Saved data entries:
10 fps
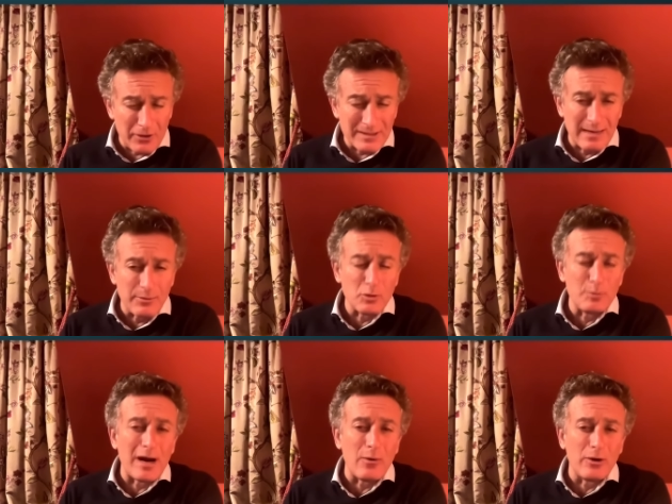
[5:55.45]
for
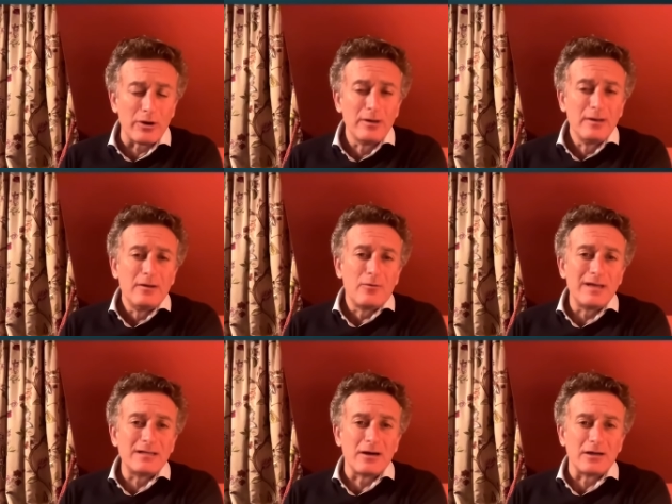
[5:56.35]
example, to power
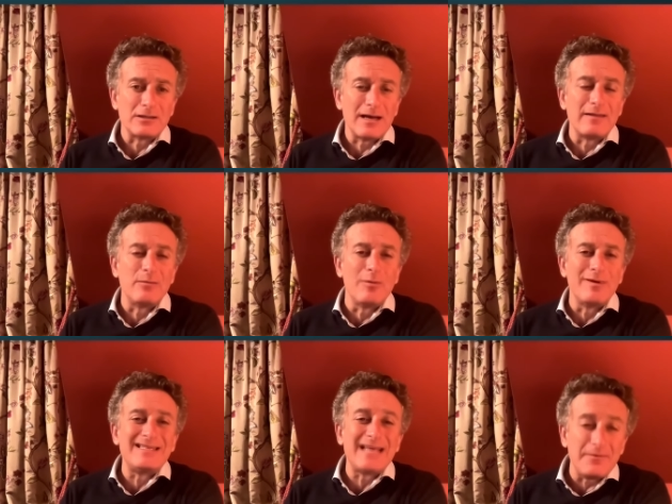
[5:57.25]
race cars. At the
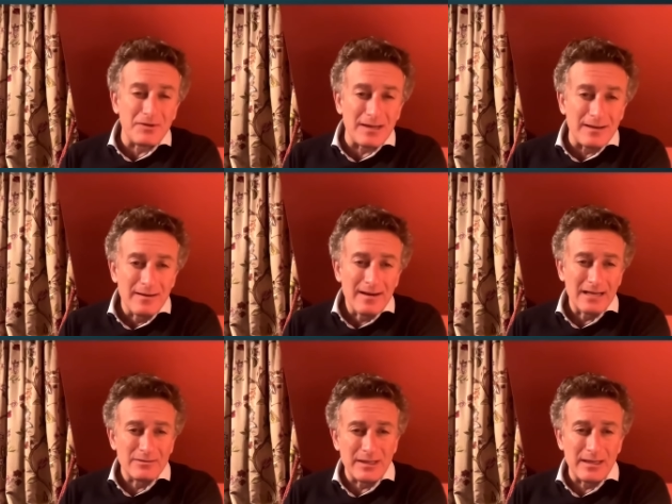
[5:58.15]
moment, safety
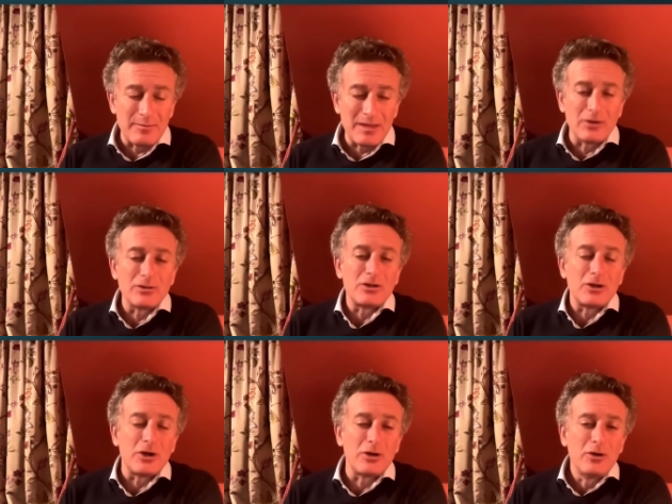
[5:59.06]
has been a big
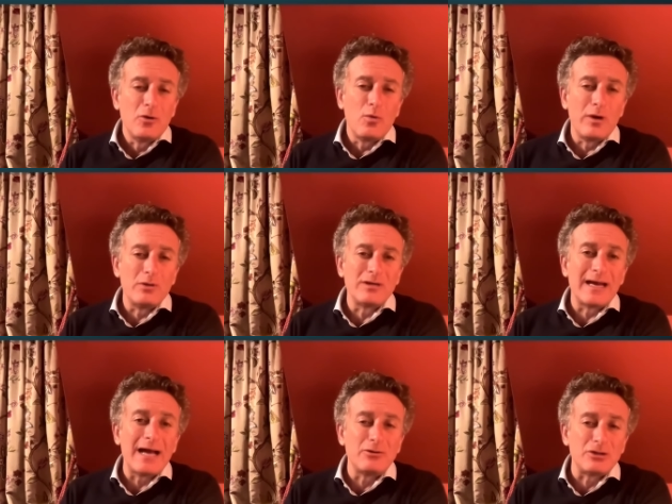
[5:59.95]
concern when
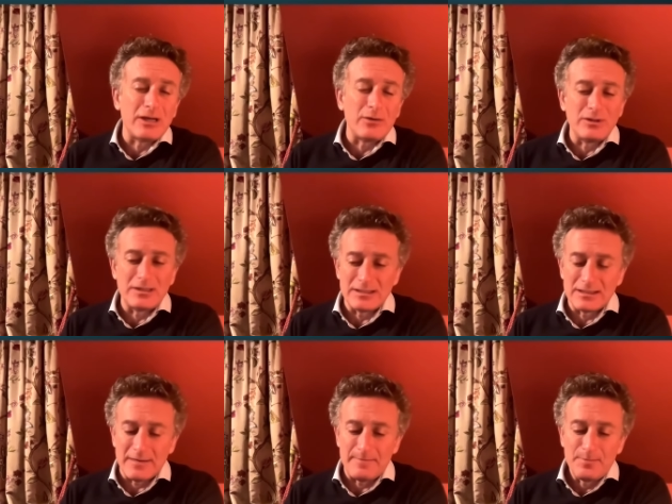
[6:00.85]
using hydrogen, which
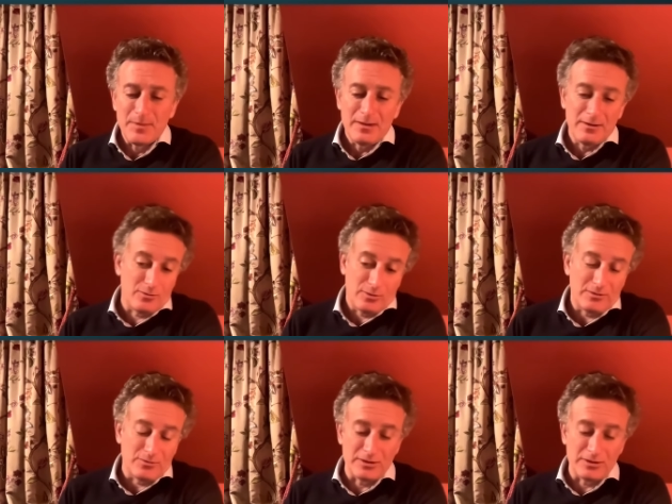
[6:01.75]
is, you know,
...
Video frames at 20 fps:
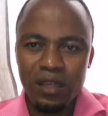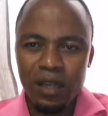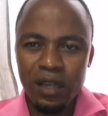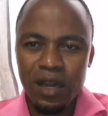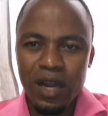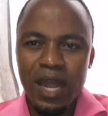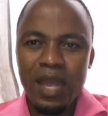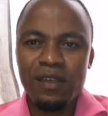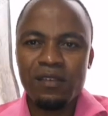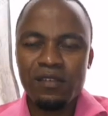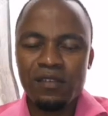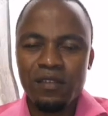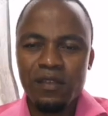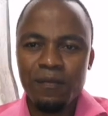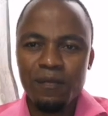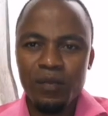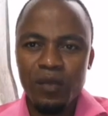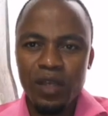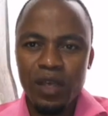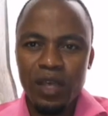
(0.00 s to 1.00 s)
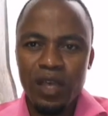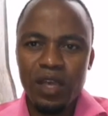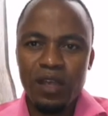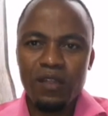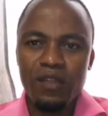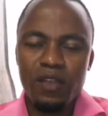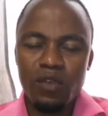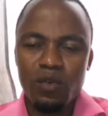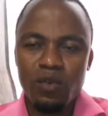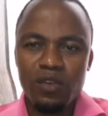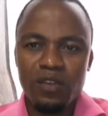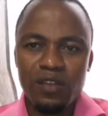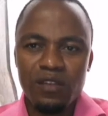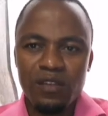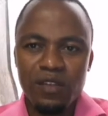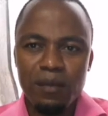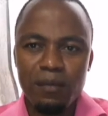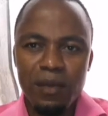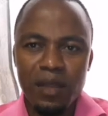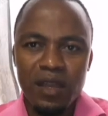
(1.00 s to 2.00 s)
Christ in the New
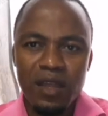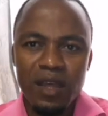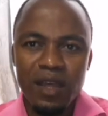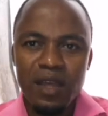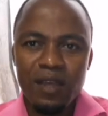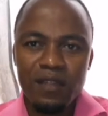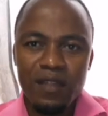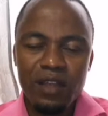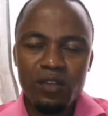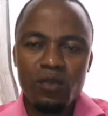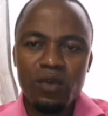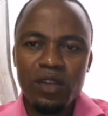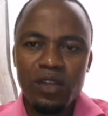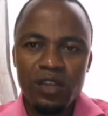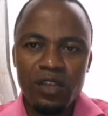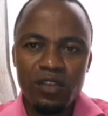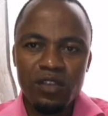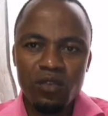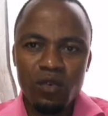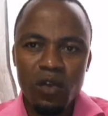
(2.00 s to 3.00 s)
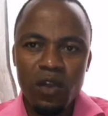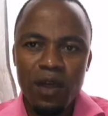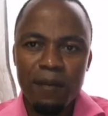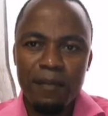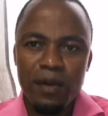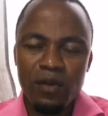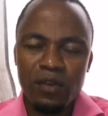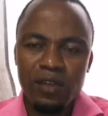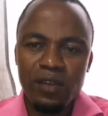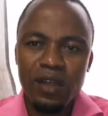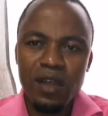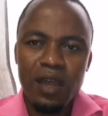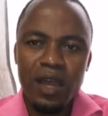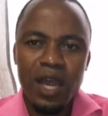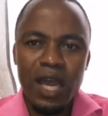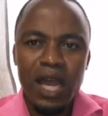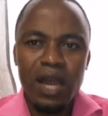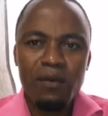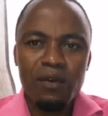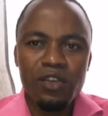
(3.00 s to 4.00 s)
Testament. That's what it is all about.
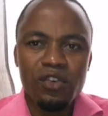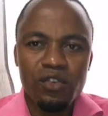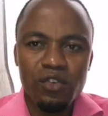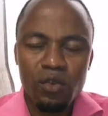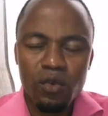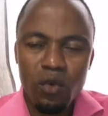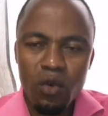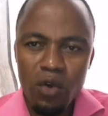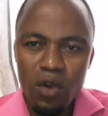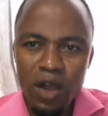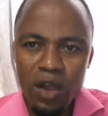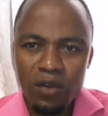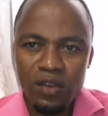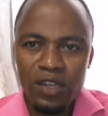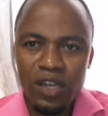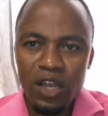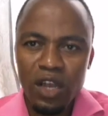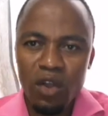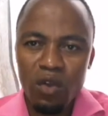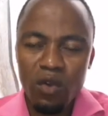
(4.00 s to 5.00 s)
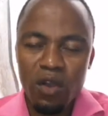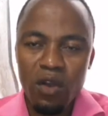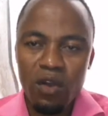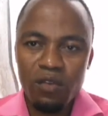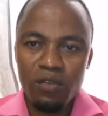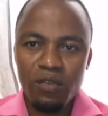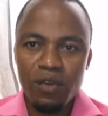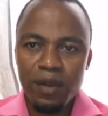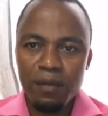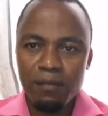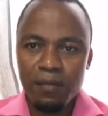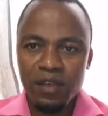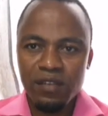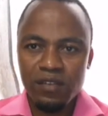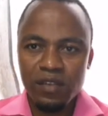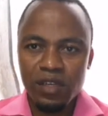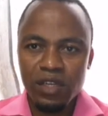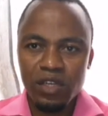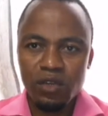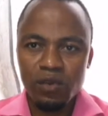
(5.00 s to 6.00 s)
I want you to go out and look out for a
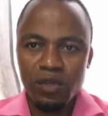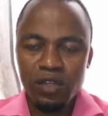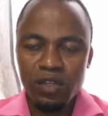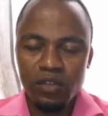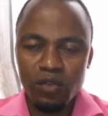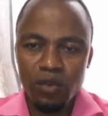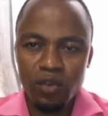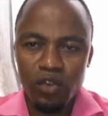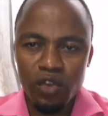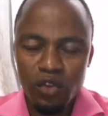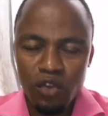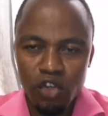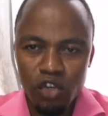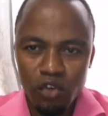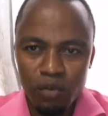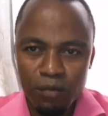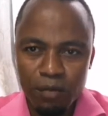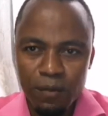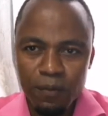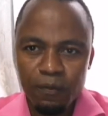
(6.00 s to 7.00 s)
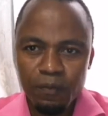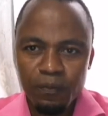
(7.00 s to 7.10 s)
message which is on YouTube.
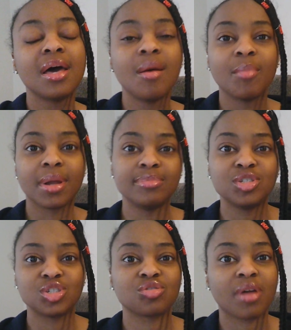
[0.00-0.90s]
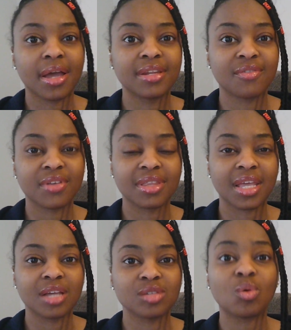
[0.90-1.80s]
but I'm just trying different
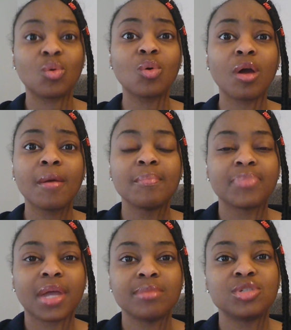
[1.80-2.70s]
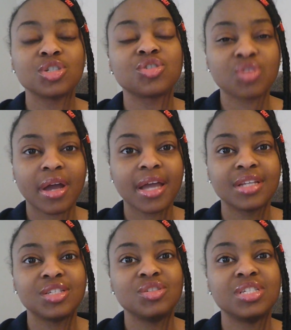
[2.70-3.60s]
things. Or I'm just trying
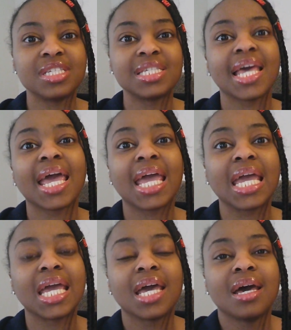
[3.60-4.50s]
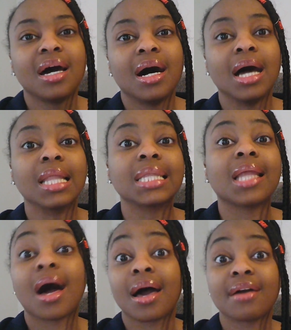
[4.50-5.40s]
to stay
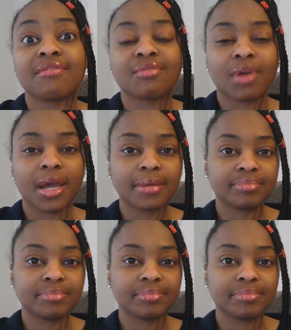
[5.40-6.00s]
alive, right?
==
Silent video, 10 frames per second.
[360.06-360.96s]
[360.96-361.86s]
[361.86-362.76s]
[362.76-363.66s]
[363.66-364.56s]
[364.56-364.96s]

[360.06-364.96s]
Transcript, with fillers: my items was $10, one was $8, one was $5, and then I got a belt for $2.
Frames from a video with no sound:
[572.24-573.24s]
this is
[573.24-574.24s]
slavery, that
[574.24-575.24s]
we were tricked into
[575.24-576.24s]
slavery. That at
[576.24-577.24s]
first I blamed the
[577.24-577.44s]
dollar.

What to work on:
Your answer should be each line of the data that contains the word "with", copied as it stands.

Response to this exercise:
Transcript, with fillers: my items was $10, one was $8, one was $5, and then I got a belt for $2.
Frames from a video with no sound:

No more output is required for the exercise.